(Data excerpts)
· · · · ·

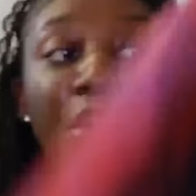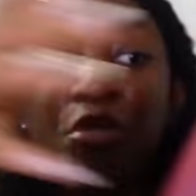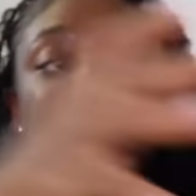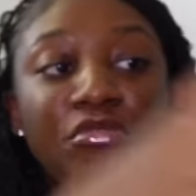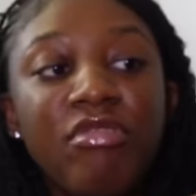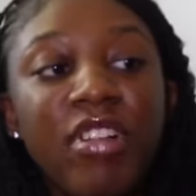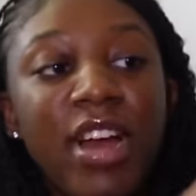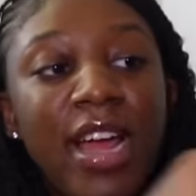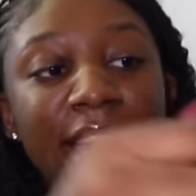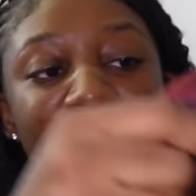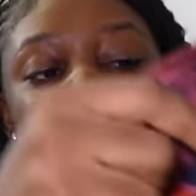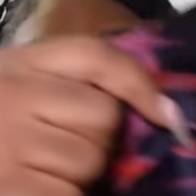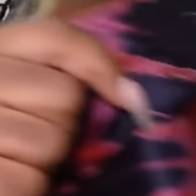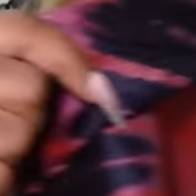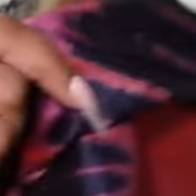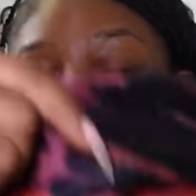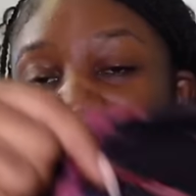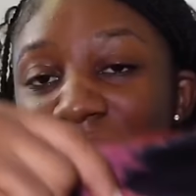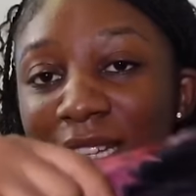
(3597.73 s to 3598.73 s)

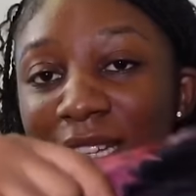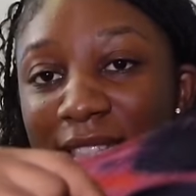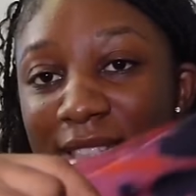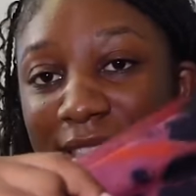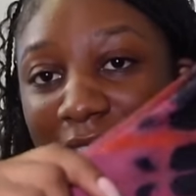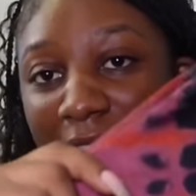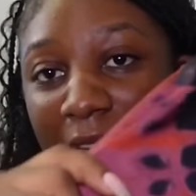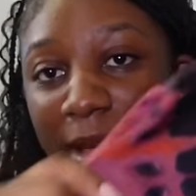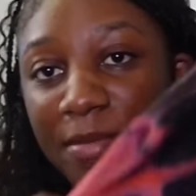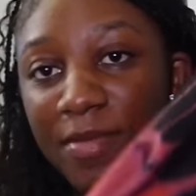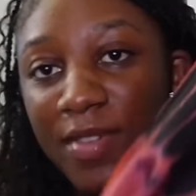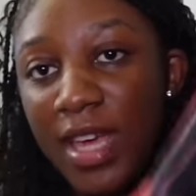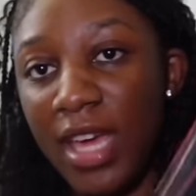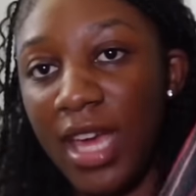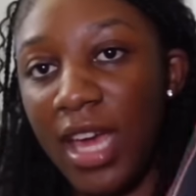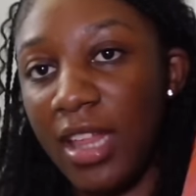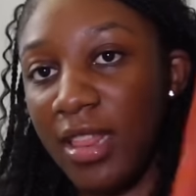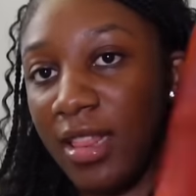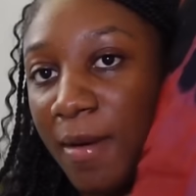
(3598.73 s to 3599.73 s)
red type
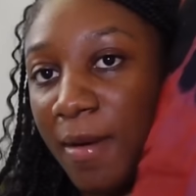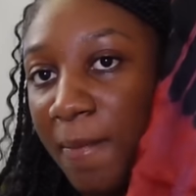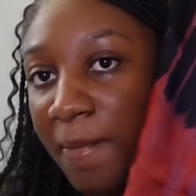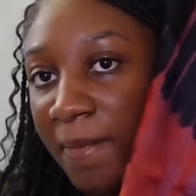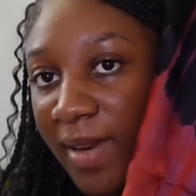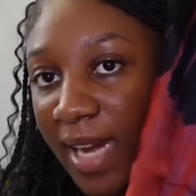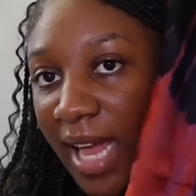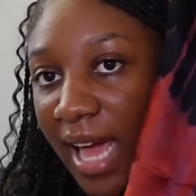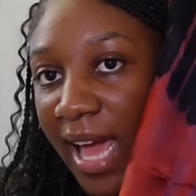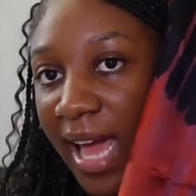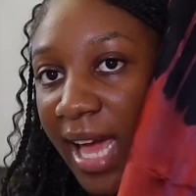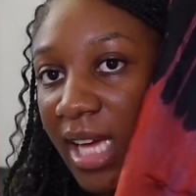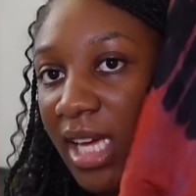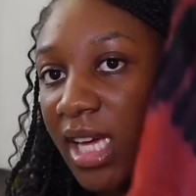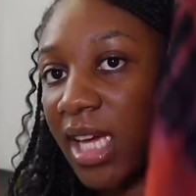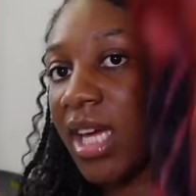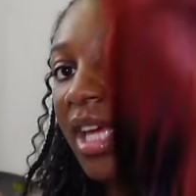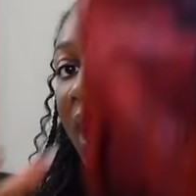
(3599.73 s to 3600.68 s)
thing and then black.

· · · · ·

*Instructions for the task*:
Return each entry exactly as it stands above, apart from any images.

*Exercise solution*:
(3597.73 s to 3598.73 s)

(3598.73 s to 3599.73 s)
red type
(3599.73 s to 3600.68 s)
thing and then black.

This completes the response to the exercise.